▶ _Dataset records_
________

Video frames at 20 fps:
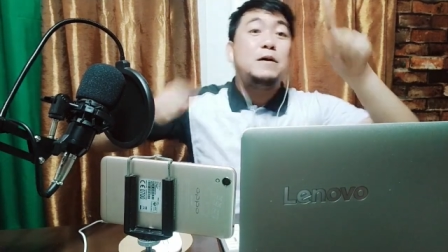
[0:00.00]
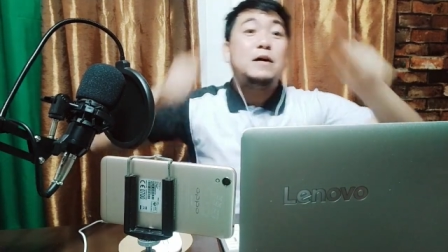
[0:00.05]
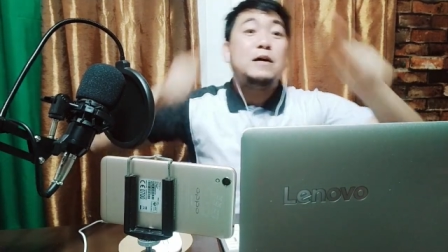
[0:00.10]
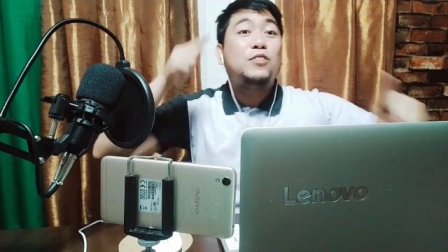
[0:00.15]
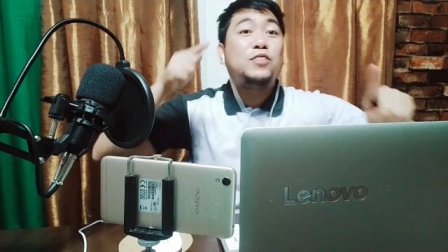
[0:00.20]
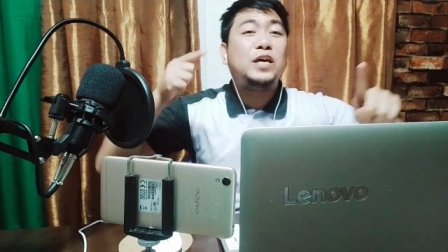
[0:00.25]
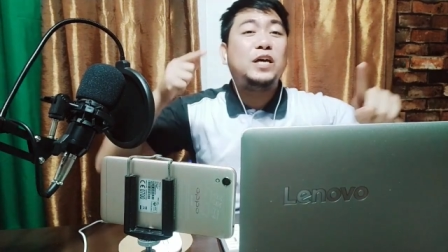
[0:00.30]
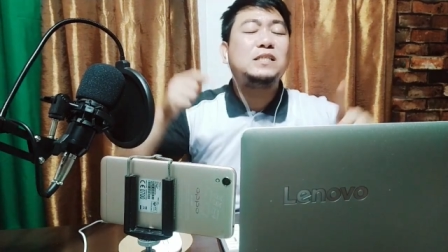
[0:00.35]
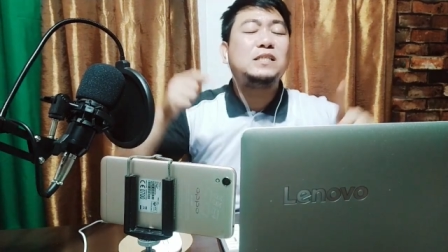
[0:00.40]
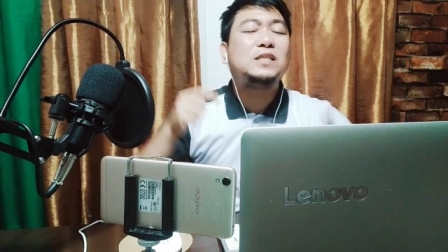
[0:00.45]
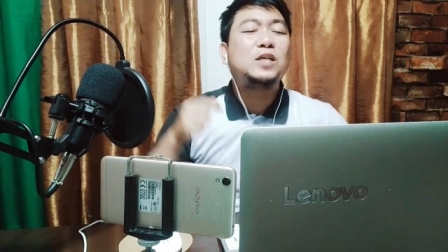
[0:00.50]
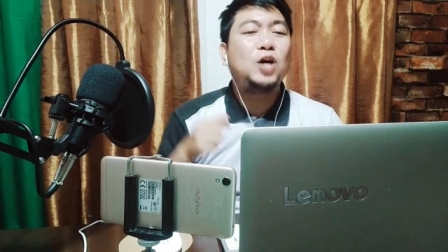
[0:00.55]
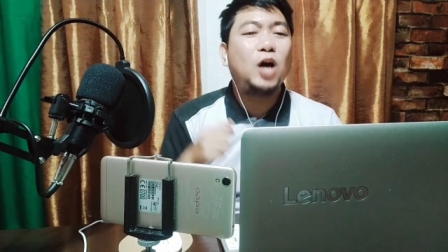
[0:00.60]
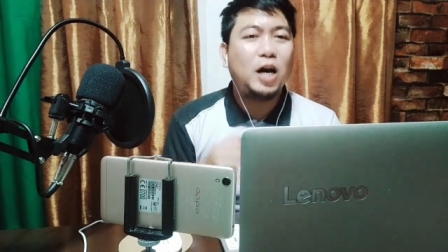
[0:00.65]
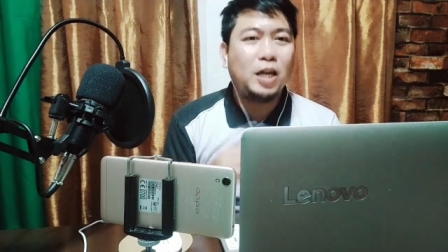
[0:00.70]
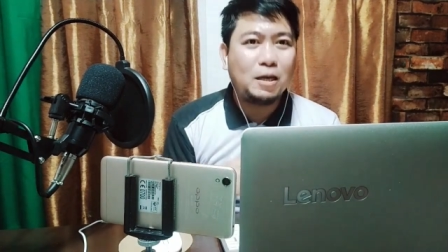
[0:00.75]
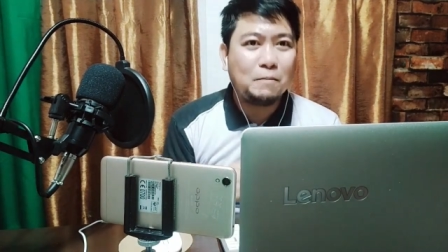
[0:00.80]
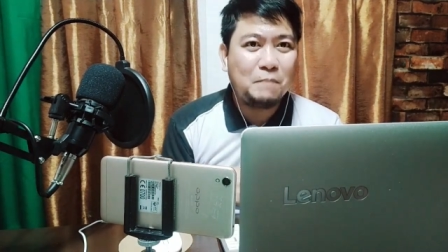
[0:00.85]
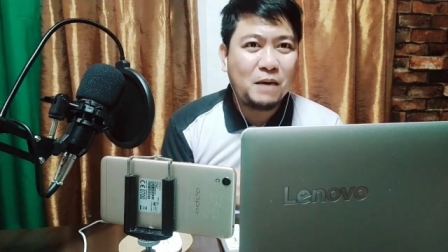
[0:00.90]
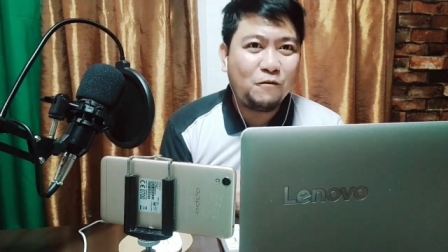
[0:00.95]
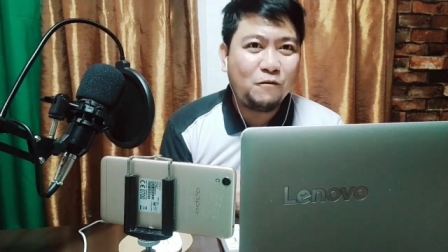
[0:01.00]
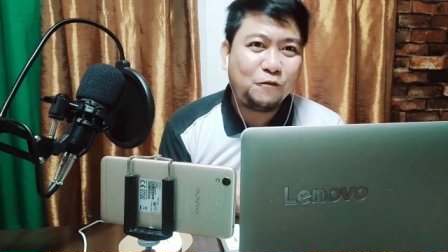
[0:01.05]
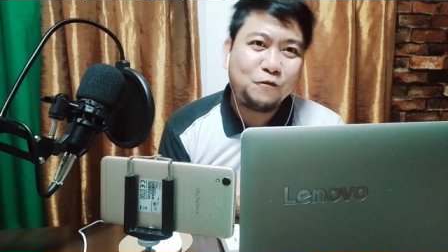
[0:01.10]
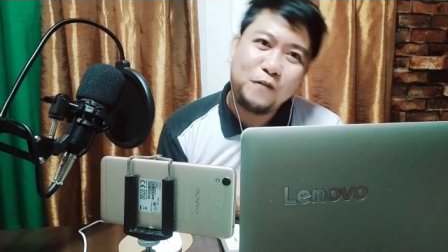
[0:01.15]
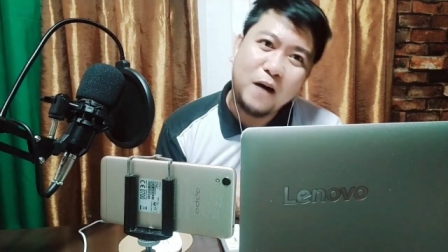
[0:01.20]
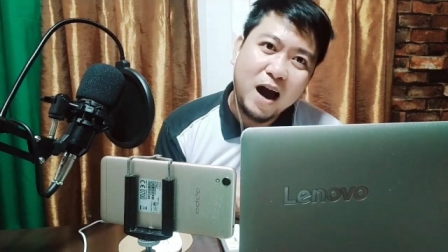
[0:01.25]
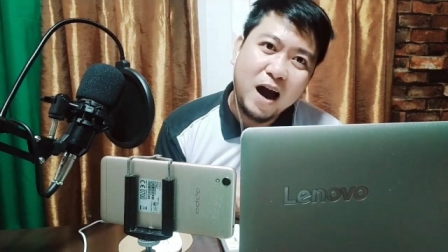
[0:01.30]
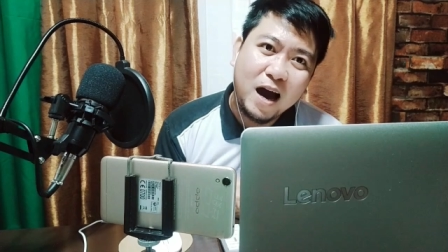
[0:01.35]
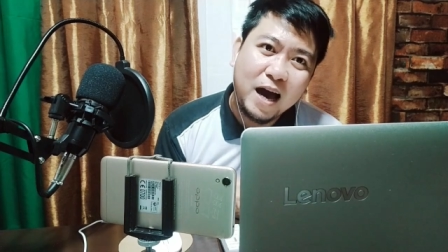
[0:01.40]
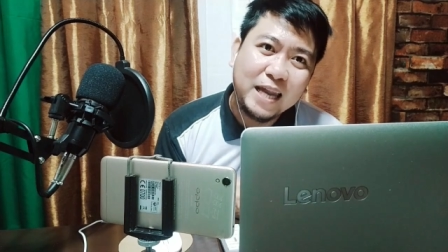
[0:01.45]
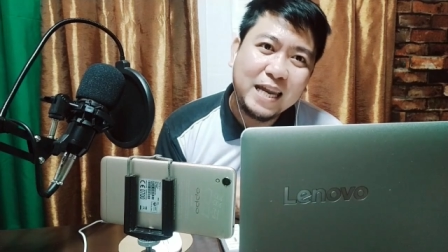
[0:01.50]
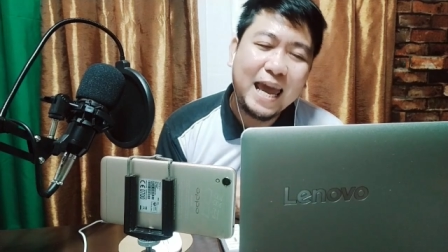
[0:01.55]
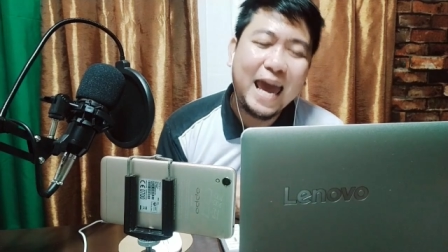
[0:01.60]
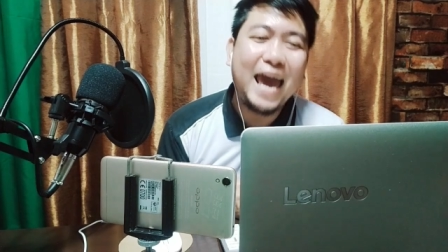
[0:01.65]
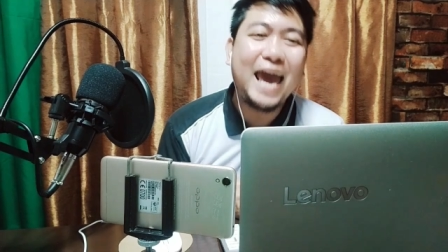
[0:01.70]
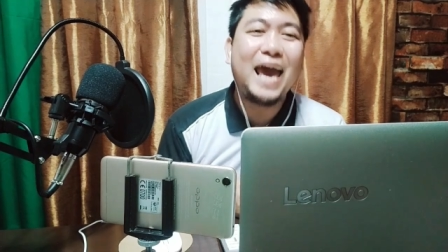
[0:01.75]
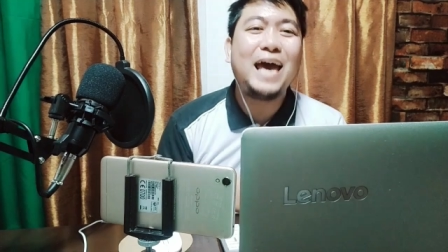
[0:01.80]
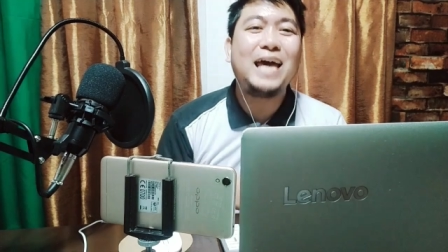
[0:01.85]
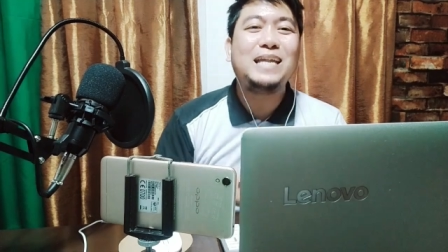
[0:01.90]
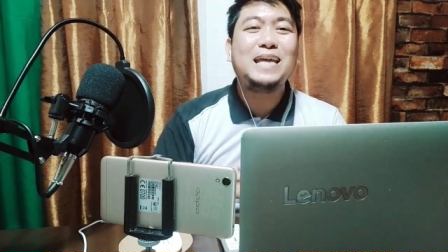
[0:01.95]
this is gonna be fun
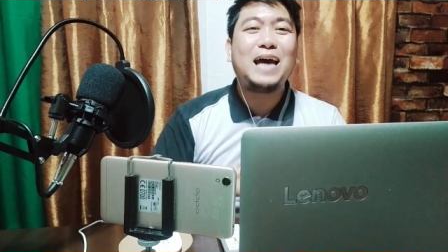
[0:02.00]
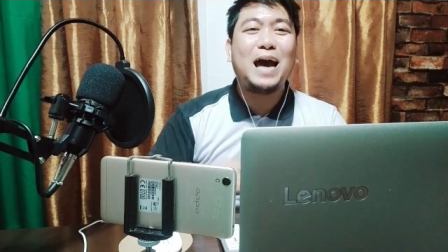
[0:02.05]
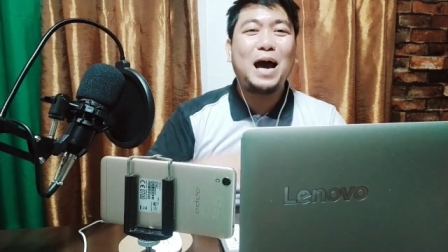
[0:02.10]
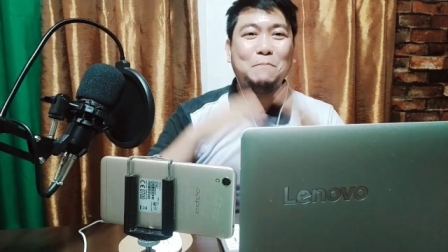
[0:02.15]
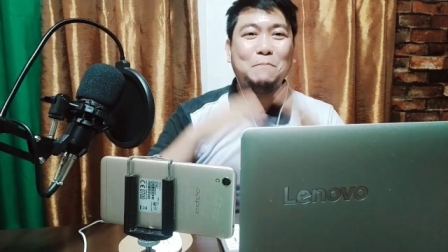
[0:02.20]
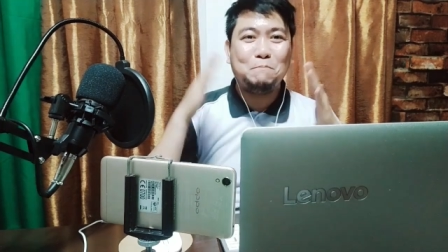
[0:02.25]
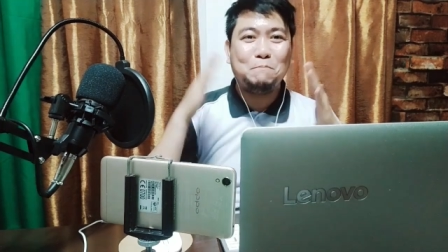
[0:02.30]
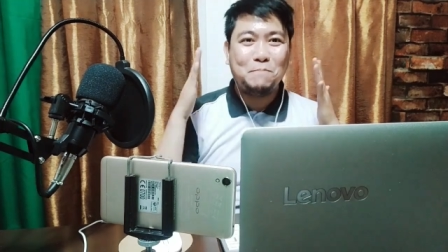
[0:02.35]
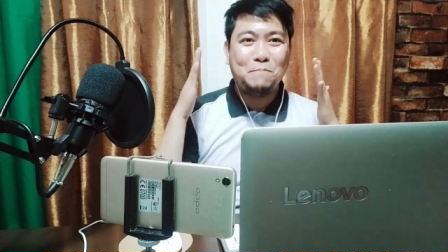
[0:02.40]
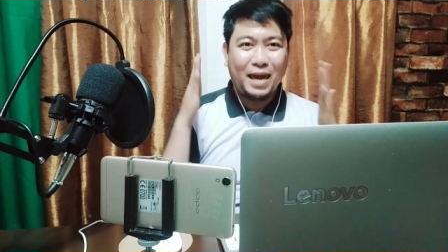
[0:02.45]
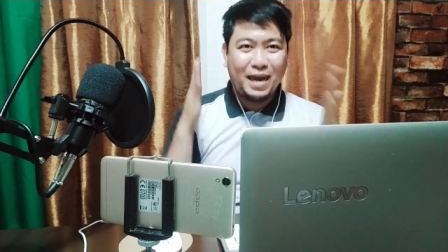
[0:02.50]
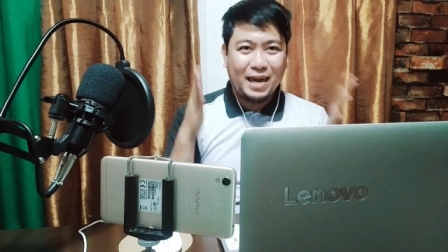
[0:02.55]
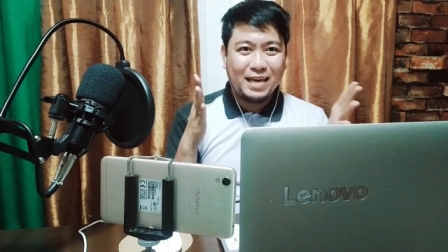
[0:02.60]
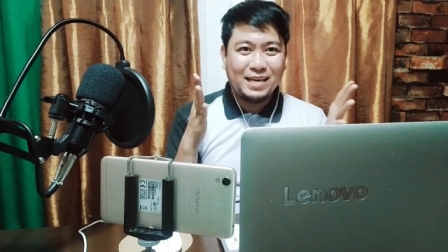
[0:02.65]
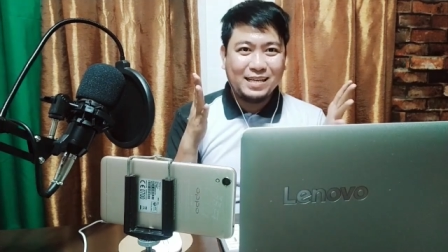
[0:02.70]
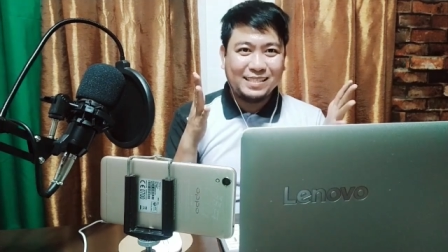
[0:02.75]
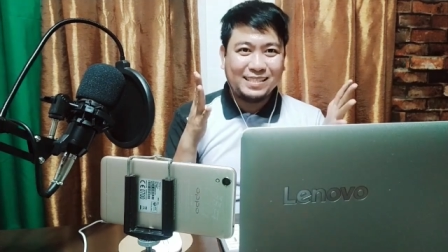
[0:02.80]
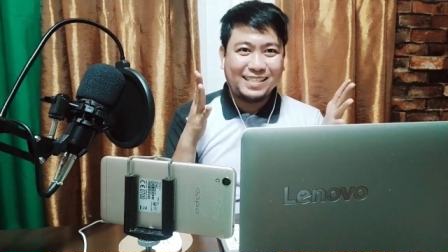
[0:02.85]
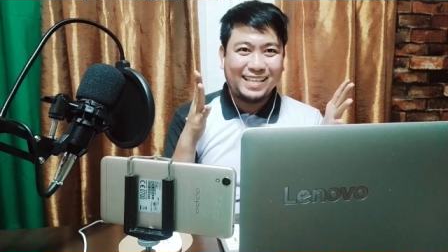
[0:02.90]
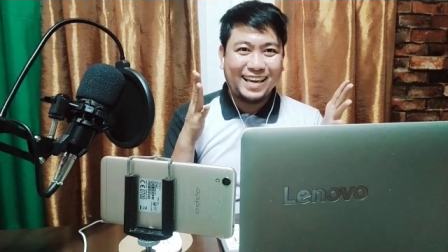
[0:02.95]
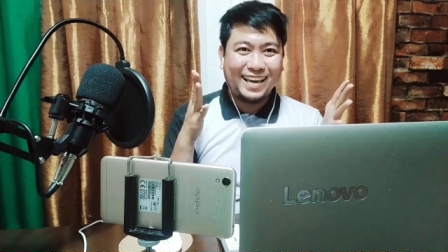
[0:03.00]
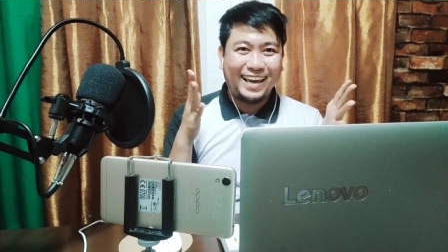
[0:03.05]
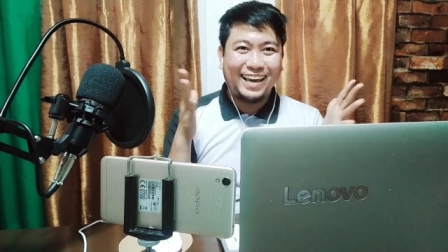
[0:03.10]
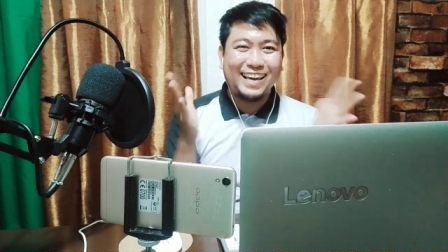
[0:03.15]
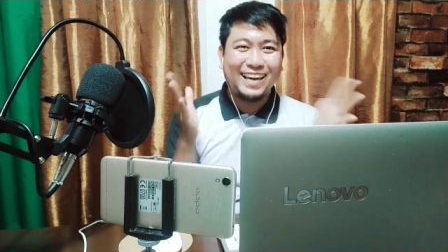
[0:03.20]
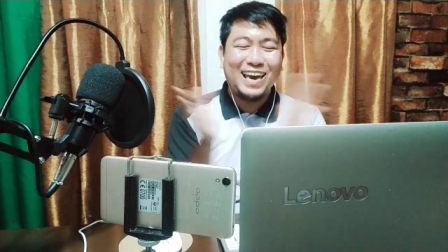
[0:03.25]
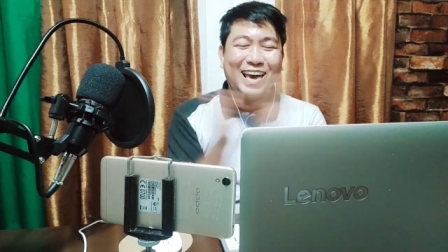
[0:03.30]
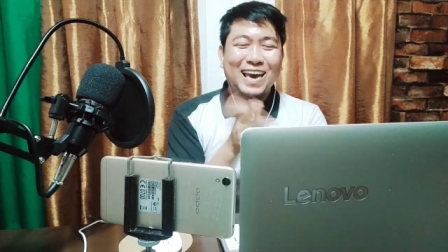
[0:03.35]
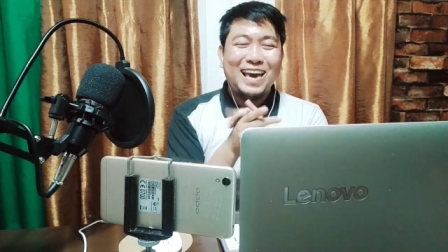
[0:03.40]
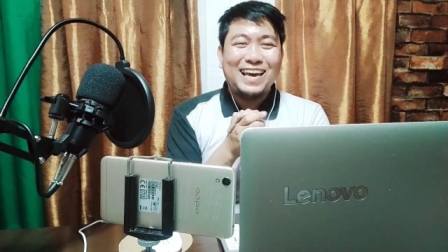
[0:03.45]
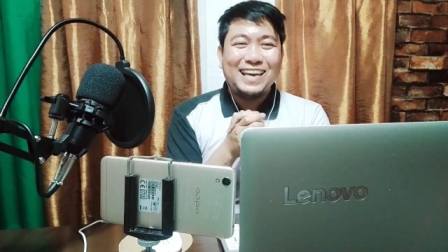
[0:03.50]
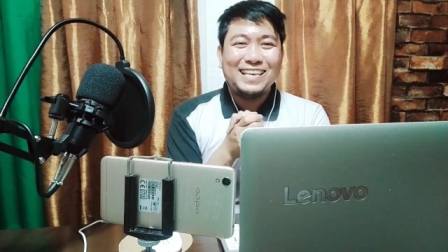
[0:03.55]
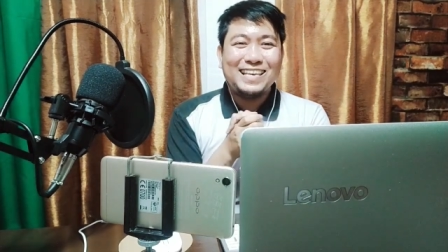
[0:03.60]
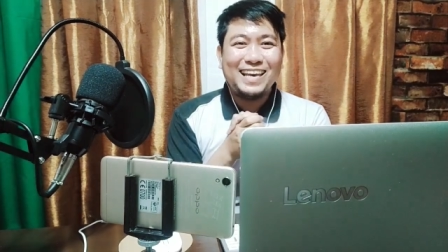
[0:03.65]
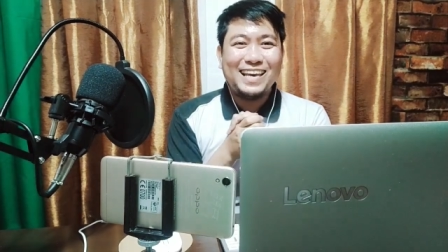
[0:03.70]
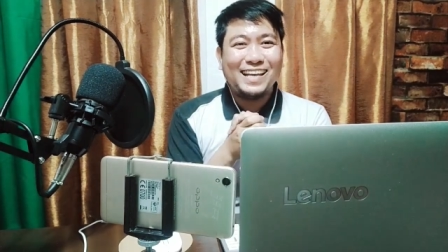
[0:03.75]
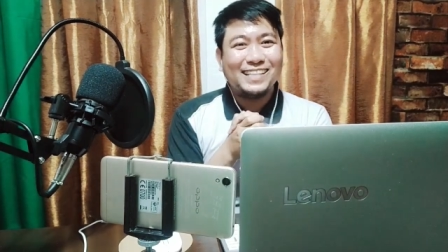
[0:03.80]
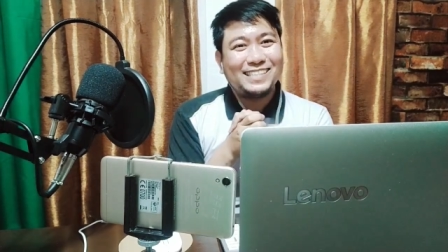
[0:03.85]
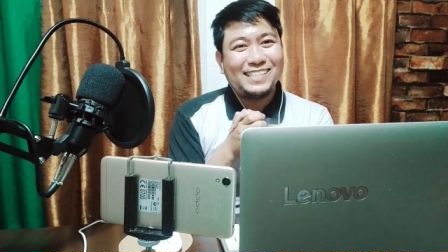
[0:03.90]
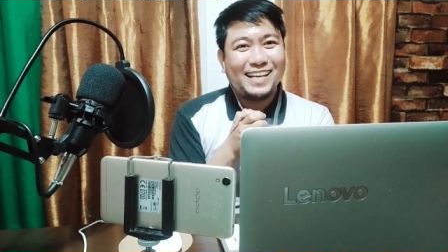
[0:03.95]
and amazing.
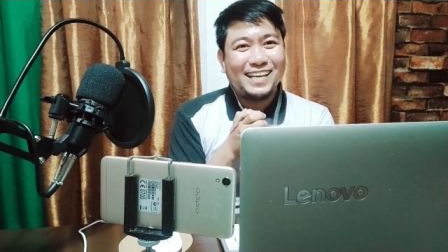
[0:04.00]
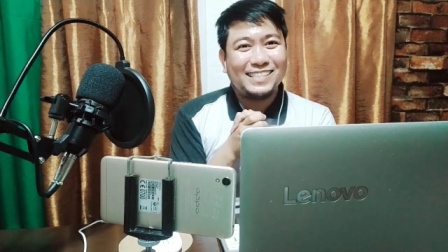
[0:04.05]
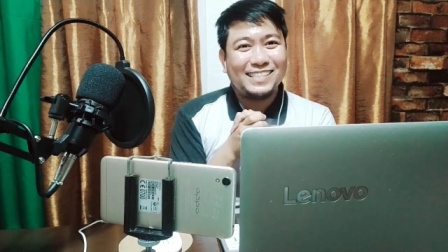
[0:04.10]
Yes.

________

▶ _Your instructions_
Word for word, output the whole listing, but not its pictures.

▶ _Task result_
Video frames at 20 fps:
[0:00.00]
[0:00.05]
[0:00.10]
[0:00.15]
[0:00.20]
[0:00.25]
[0:00.30]
[0:00.35]
[0:00.40]
[0:00.45]
[0:00.50]
[0:00.55]
[0:00.60]
[0:00.65]
[0:00.70]
[0:00.75]
[0:00.80]
[0:00.85]
[0:00.90]
[0:00.95]
[0:01.00]
[0:01.05]
[0:01.10]
[0:01.15]
[0:01.20]
[0:01.25]
[0:01.30]
[0:01.35]
[0:01.40]
[0:01.45]
[0:01.50]
[0:01.55]
[0:01.60]
[0:01.65]
[0:01.70]
[0:01.75]
[0:01.80]
[0:01.85]
[0:01.90]
[0:01.95]
this is gonna be fun
[0:02.00]
[0:02.05]
[0:02.10]
[0:02.15]
[0:02.20]
[0:02.25]
[0:02.30]
[0:02.35]
[0:02.40]
[0:02.45]
[0:02.50]
[0:02.55]
[0:02.60]
[0:02.65]
[0:02.70]
[0:02.75]
[0:02.80]
[0:02.85]
[0:02.90]
[0:02.95]
[0:03.00]
[0:03.05]
[0:03.10]
[0:03.15]
[0:03.20]
[0:03.25]
[0:03.30]
[0:03.35]
[0:03.40]
[0:03.45]
[0:03.50]
[0:03.55]
[0:03.60]
[0:03.65]
[0:03.70]
[0:03.75]
[0:03.80]
[0:03.85]
[0:03.90]
[0:03.95]
and amazing.
[0:04.00]
[0:04.05]
[0:04.10]
Yes.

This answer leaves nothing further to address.